ASSIGNMENT: Leave out the pictures, and copy exactly the lines from the line with "[0:00.00-0:00.90]" through the last line of the data below.

EXERCISE INPUTS:
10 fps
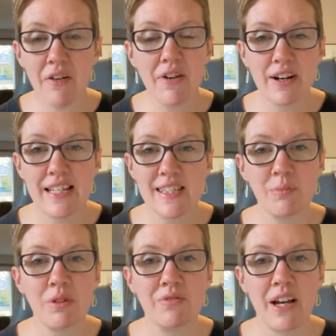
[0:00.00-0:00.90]
a very
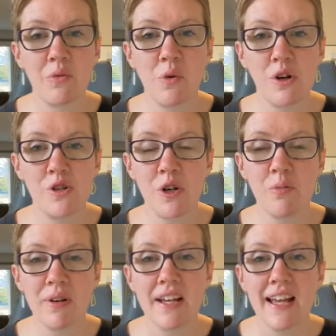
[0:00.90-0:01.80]
simplified
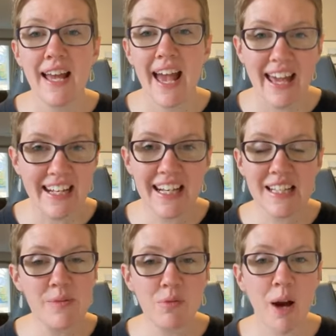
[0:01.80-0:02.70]
wardrobe, and it
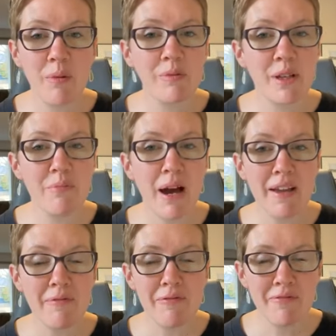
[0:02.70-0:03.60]
is probably
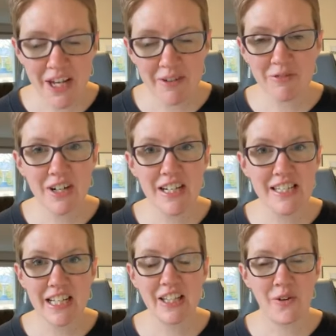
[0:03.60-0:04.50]
my favorite
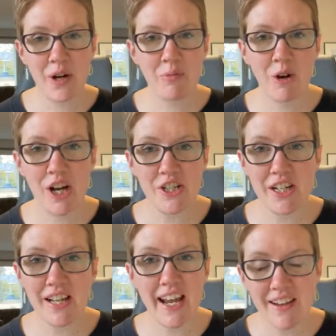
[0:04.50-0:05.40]
decluttering
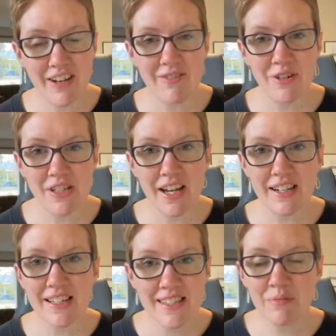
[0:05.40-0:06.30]
project I have ever done.
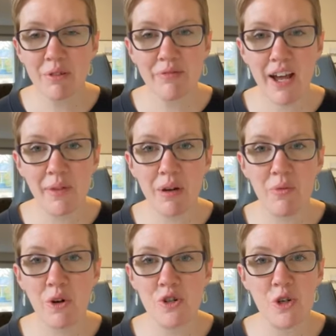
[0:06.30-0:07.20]
Simplifying my
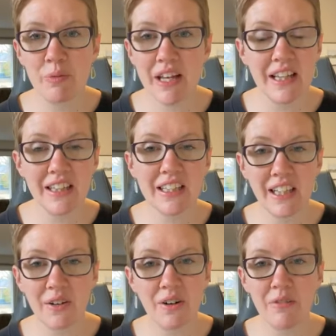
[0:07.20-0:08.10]
wardrobe, getting the
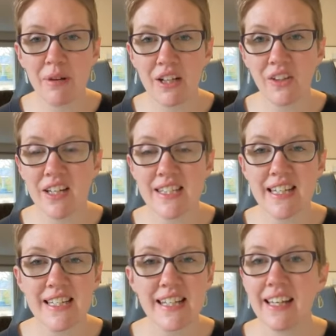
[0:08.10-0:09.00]
clutter out of my
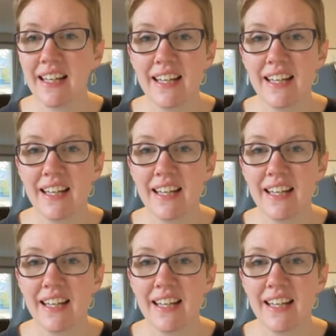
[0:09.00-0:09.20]
closet,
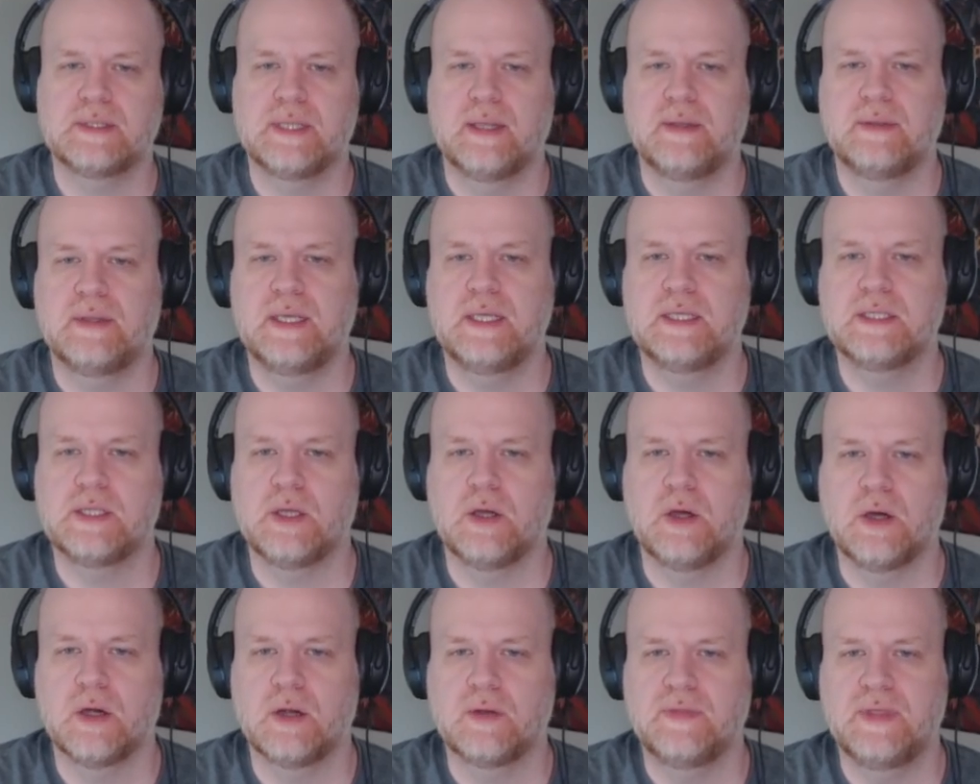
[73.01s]
And these
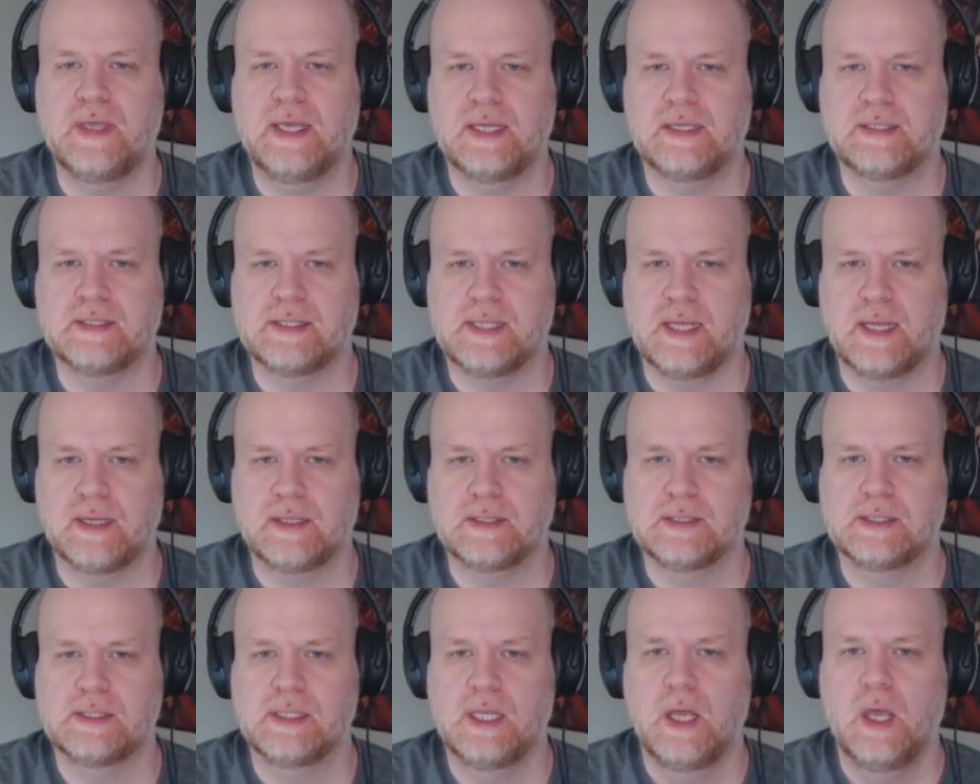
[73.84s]
are the
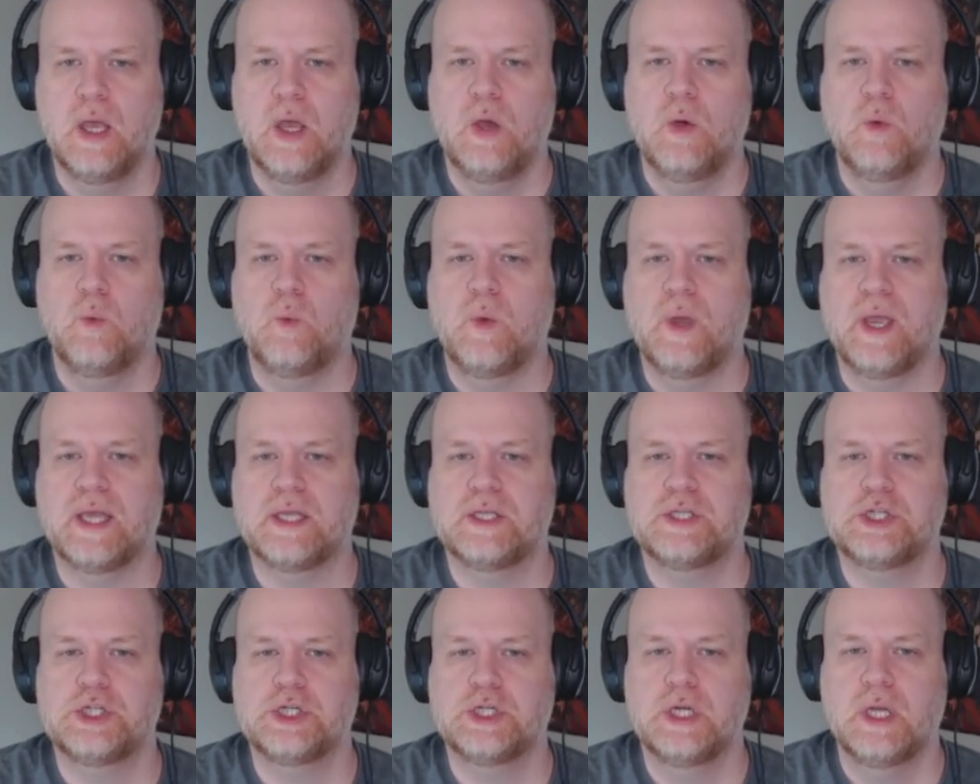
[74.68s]
insects
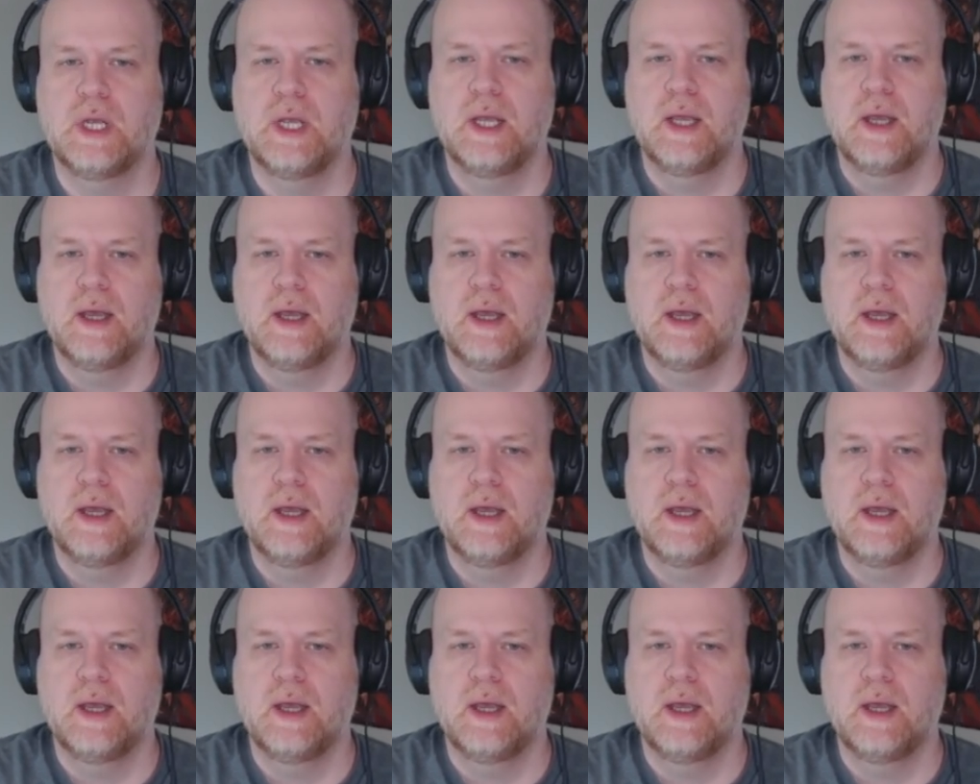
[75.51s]
which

EXERCISE ANSWER:
[0:00.00-0:00.90]
a very
[0:00.90-0:01.80]
simplified
[0:01.80-0:02.70]
wardrobe, and it
[0:02.70-0:03.60]
is probably
[0:03.60-0:04.50]
my favorite
[0:04.50-0:05.40]
decluttering
[0:05.40-0:06.30]
project I have ever done.
[0:06.30-0:07.20]
Simplifying my
[0:07.20-0:08.10]
wardrobe, getting the
[0:08.10-0:09.00]
clutter out of my
[0:09.00-0:09.20]
closet,
[73.01s]
And these
[73.84s]
are the
[74.68s]
insects
[75.51s]
which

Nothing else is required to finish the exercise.